Although the declaration, which was co-authored by Drs. Jayanta Bhattacharya, Sunetra Gupta, and Martin Kulldorff, rapidly garnered over 10,000 signatures from scientists, few Americans heard about it. That was in no small part due to the efforts of Collins, Fauci, and other public health officials to silence debate about whether lockdowns are indeed an ethical and effective response to virus mitigation.
That, of course, raises the question: Who decides what is “scientific consensus?” Presumably, the “right answer” is that it’s precisely those agencies and government actors who, ironically, have been wrong time and again throughout the pandemic.
Put otherwise, doctors and scientists who give advice and treatment that do not toe the government line could be subject to discipline in California if this legislation becomes law—even if those doctors and scientists are later proved to be right.
The right to free speech, enshrined in the First Amendment, prohibits the government from silencing Americans who disagree with it by subjecting them to legal or other negative consequences for voicing those perspectives.
The passage of this bill alone therefore creates a First Amendment violation of the highest order.
The new law will also have what is known in the First Amendment context as a chilling effect, meaning that people will self-censor for fear of the law’s consequences. Courts recognize this as a harm in and of itself when assessing First Amendment claims.
Already, many doctors and scientists have attested to doing just that throughout the pandemic. Now, knowing they will be subject to discipline for deviating from CDC guidance, they will do so even more. As Bhattacharya has written: “Doctors have an obligation to treat each patient as an individual. Yet the California Assembly bill turns doctors into agents of state public health rather than advocates for their patients.”

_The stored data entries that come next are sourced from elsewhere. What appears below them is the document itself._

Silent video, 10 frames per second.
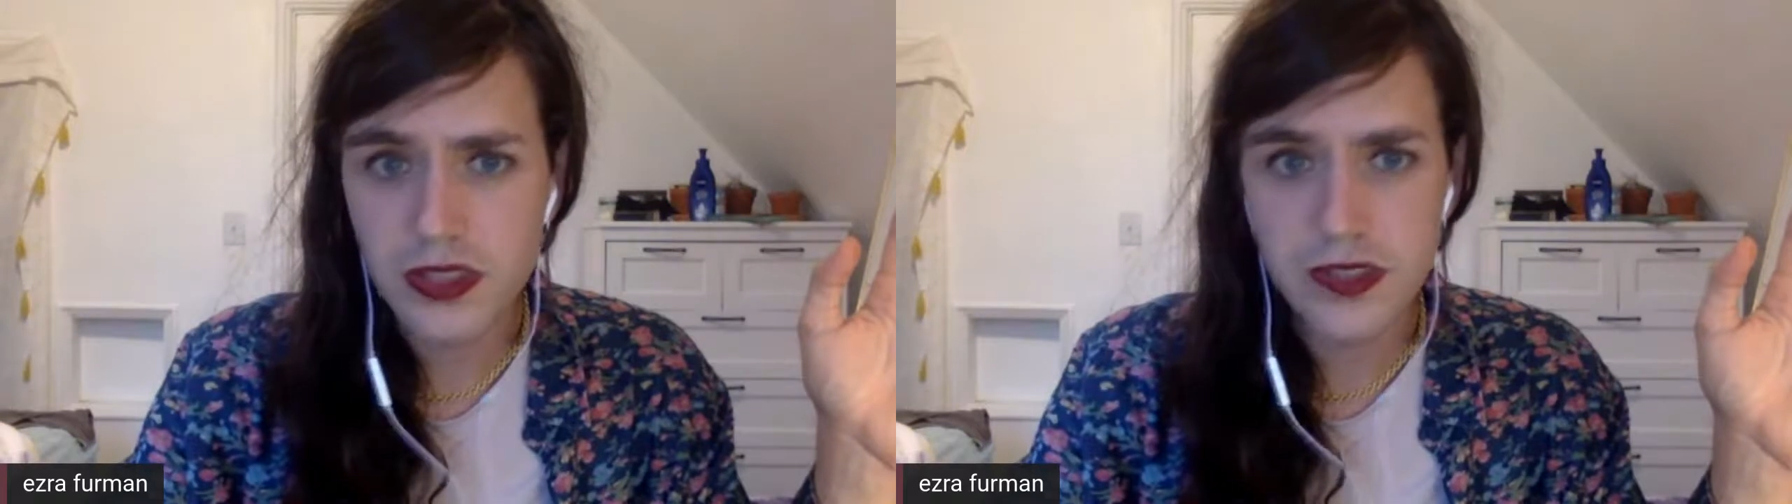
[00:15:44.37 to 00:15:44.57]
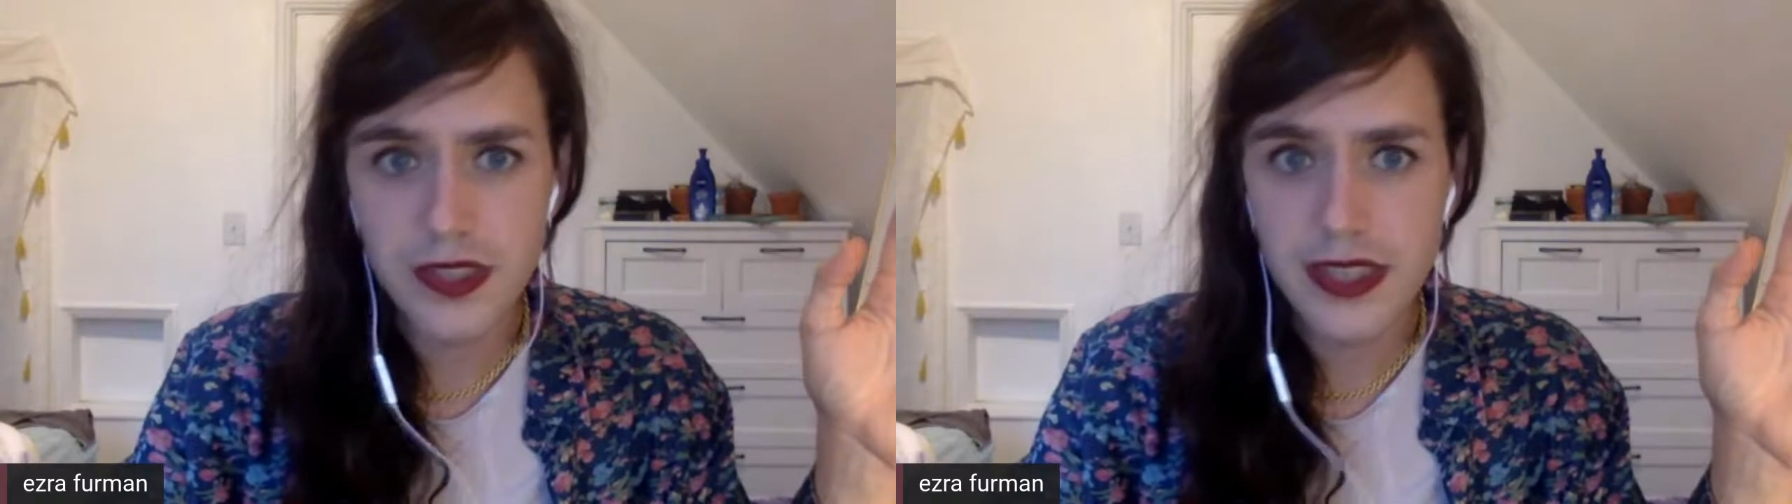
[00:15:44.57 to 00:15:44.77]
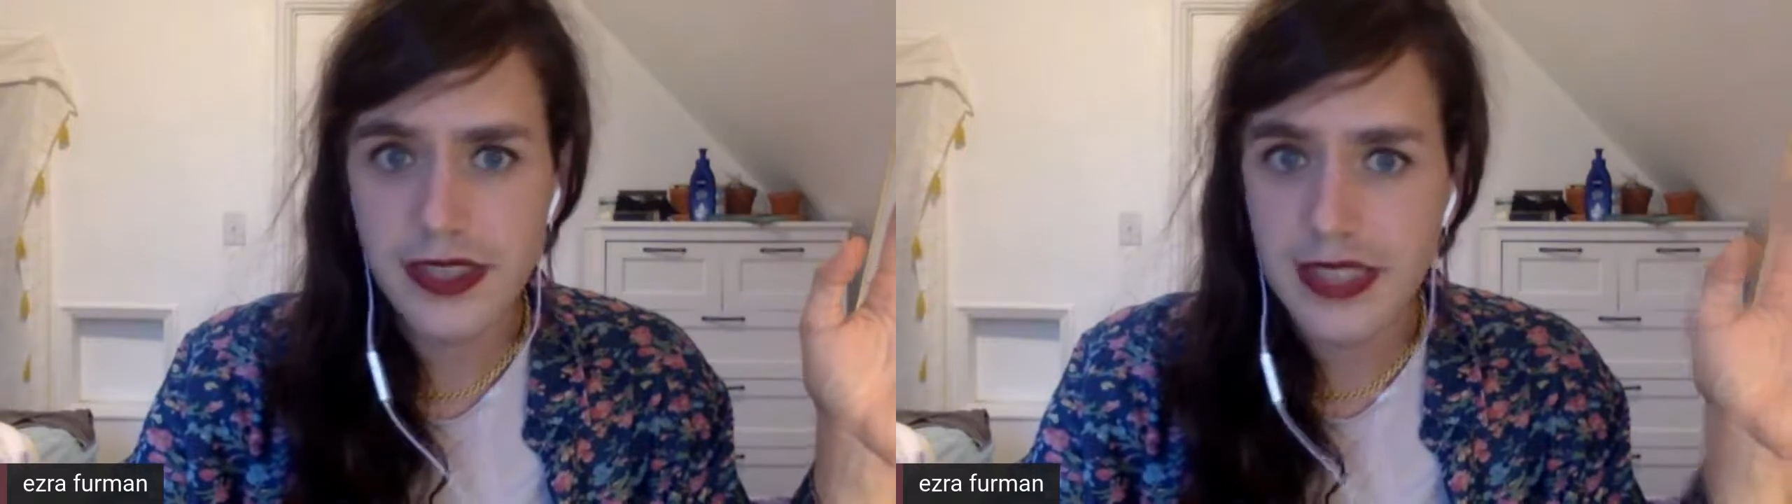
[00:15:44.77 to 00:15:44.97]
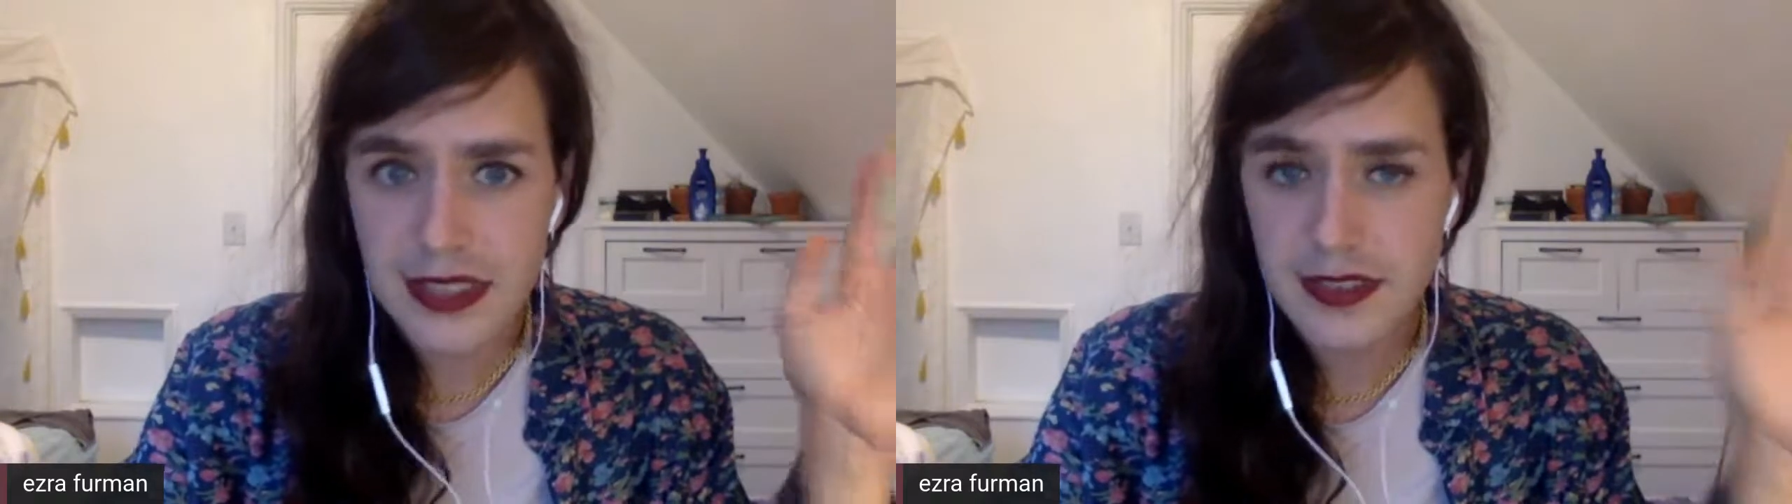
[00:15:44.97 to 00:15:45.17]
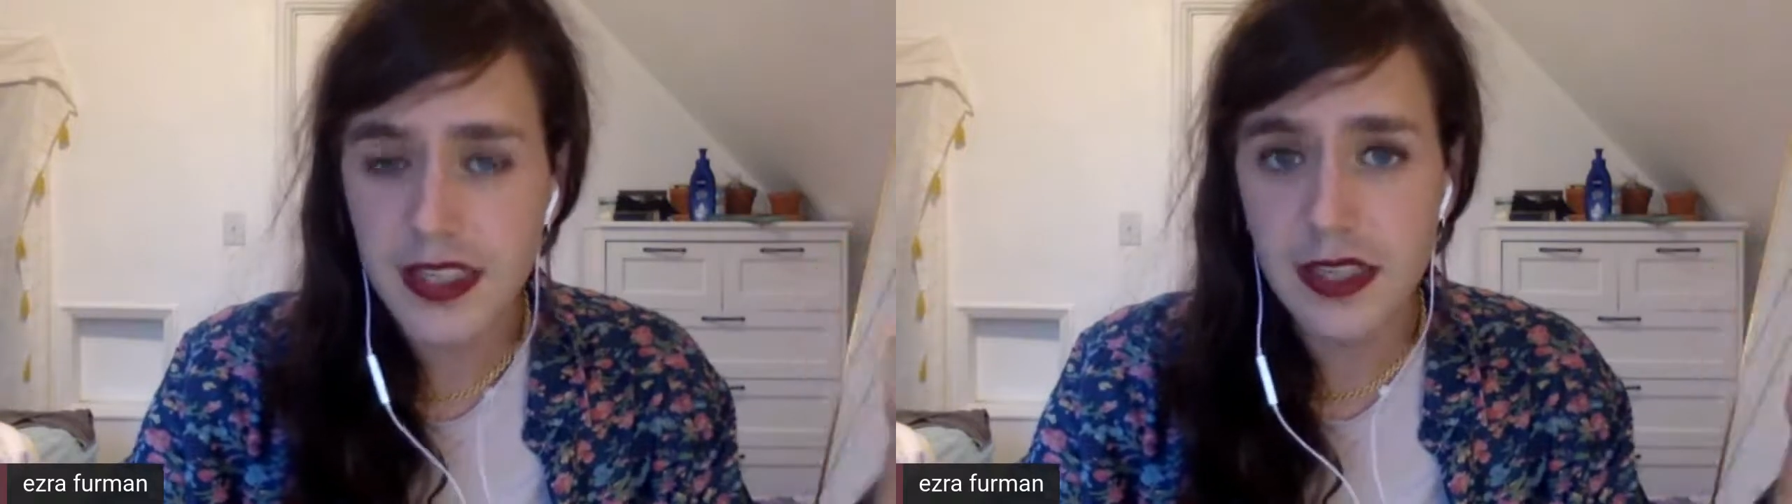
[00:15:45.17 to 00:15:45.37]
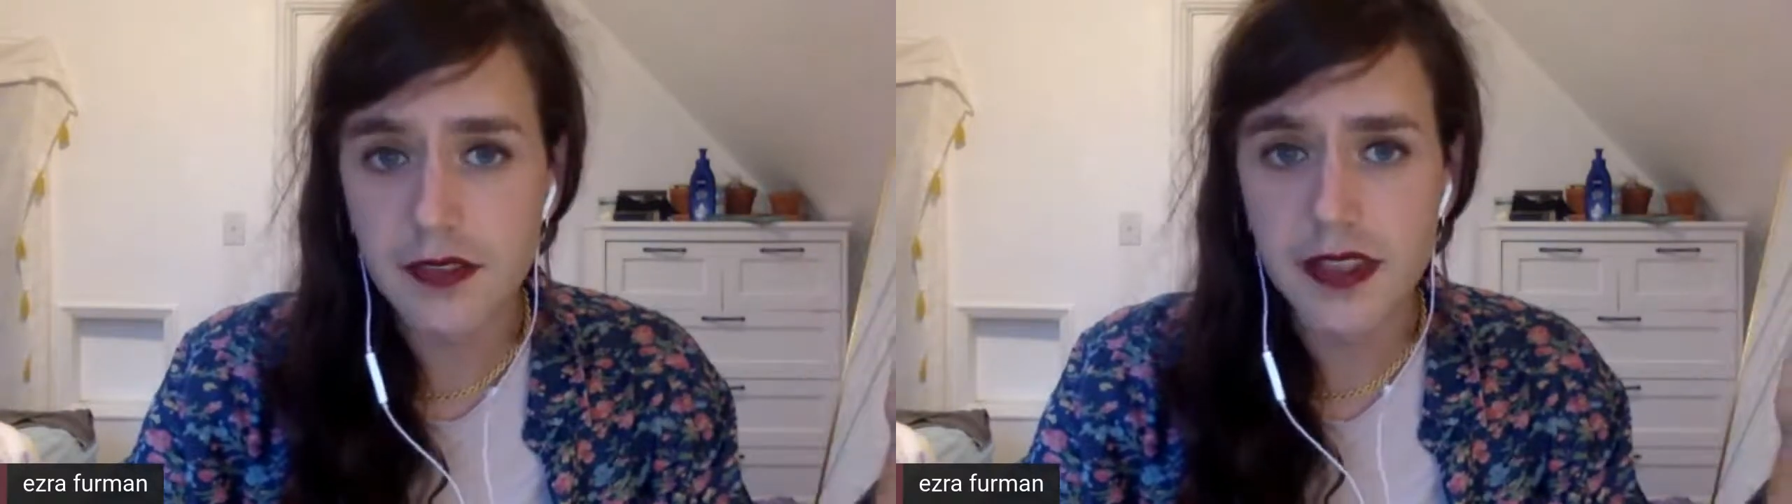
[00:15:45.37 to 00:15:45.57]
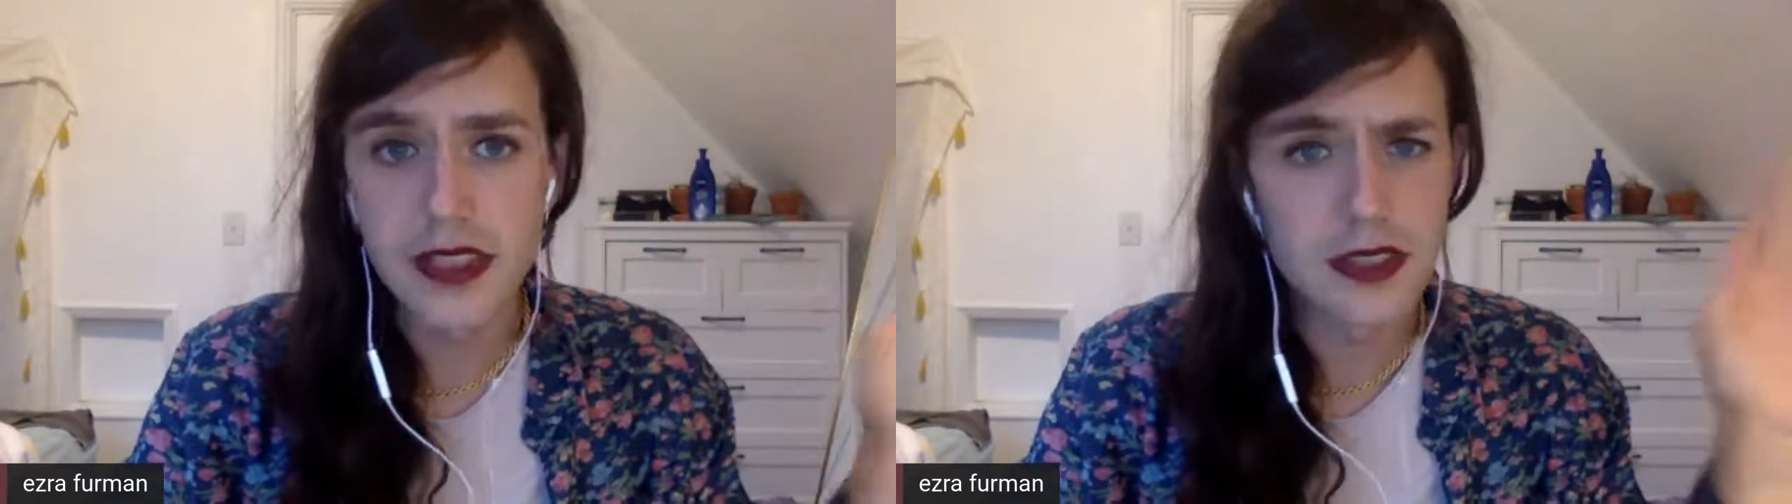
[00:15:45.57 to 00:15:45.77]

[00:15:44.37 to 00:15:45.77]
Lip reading: just like yes to everything,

In short, the law is not only legally problematic, but it also prevents doctors from providing treatment tailored to individual patients, as they are ethically obliged to do.
The new law doesn’t just violate the rights of California doctors. It also abrogates the rights of their patients and the American public to hear their contrary views, a First Amendment corollary to the right to speak.
The Supreme Court has explained that “the right to receive ideas follows ineluctably from the sender’s First Amendment rights to send them” as a “fundamental principle of the First Amendment is that all persons have access to places where they can speak and listen, and then, after reflection, speak and listen once more.”
This flagrantly unconstitutional legislation is yet another manifestation of an effort that began in March of 2020 to coerce Americans into compliance with government mandates by stifling debate and dissent. In intent and effect, it is anathema to everything the First Amendment stands for and is designed to protect. If it becomes law, courts must strike it down in no uncertain terms.